The risk of imbalance
Two recent animal studies also illustrate why balanced immune responses could be key. A study in rhesus macaques by Emory University researchers showed that five different vector-based HIV vaccine candidates induced a proliferation of CD4+ T cells in rectal tissues—specifically those bearing a protein receptor that acts as a doorway through which HIV and its monkey equivalent, simian immunodeficiency virus (SIV), can enter and infect the cells—appeared to increase the risk of SIV infection in vaccinated animals subsequently exposed to SIV. Researchers hypothesize that the viral vector may trigger inflammation at mucosal sites and therefore result in recruitment of CD4+ T cells in response, which could make the animals more susceptible to infection.

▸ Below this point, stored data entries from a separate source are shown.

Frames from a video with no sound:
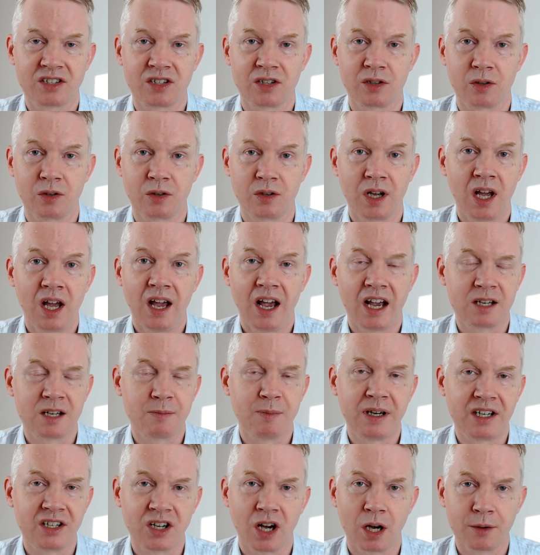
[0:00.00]
to as
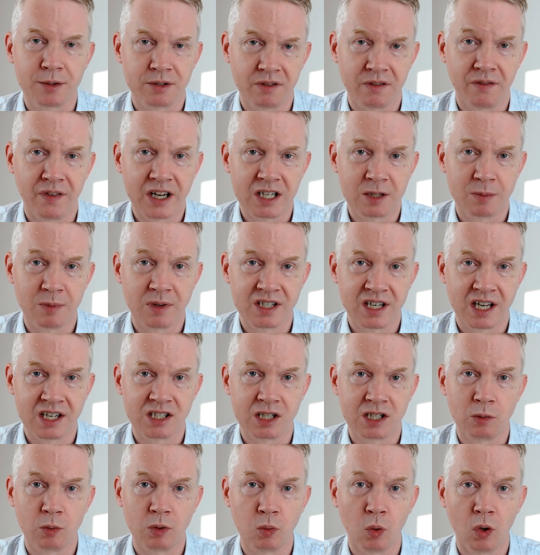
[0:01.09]
many types of investments as
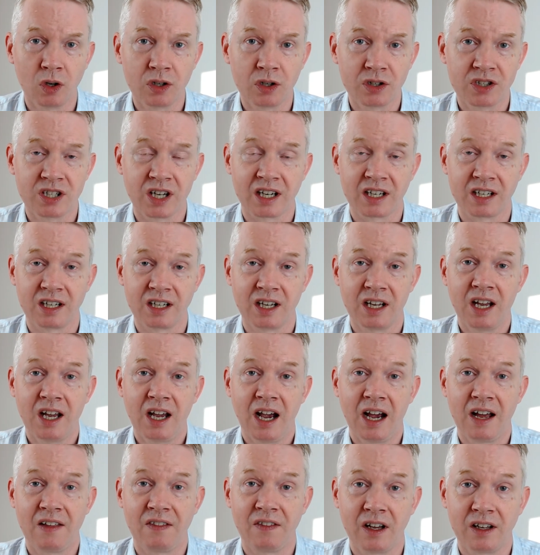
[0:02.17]
you would want, and
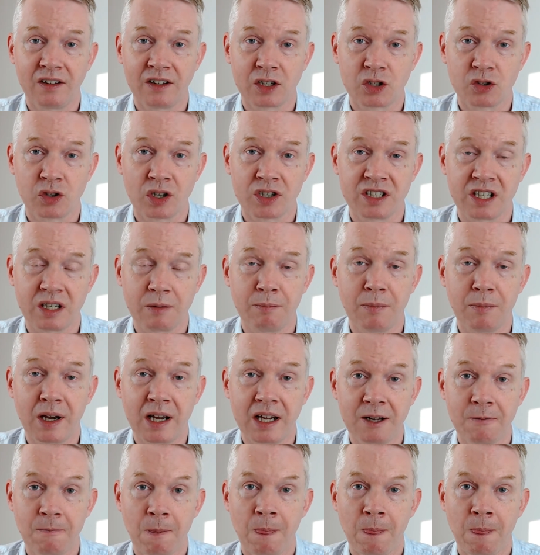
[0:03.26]
the trustee may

Another study in mice by researchers at the Ragon Institute shows again that inducing only cellular immune responses can be detrimental. In this study a vaccine candidate designed solely to induce T-helper cells against a rodent-borne infection ended up causing uncontrolled inflammation, multiple organ failure, and death. Providing the mice with antibodies or CD8+ T cells to balance out the CD4+ T-cell response prevented the immune-related complications and mortality. As a practical matter, researchers would never design a vaccine that just induces CD4+ T cells, but eliminating these responses is also unrealistic. What’s likely needed is just the right magnitude and quality of immune responses. A Goldilocks-like challenge indeed.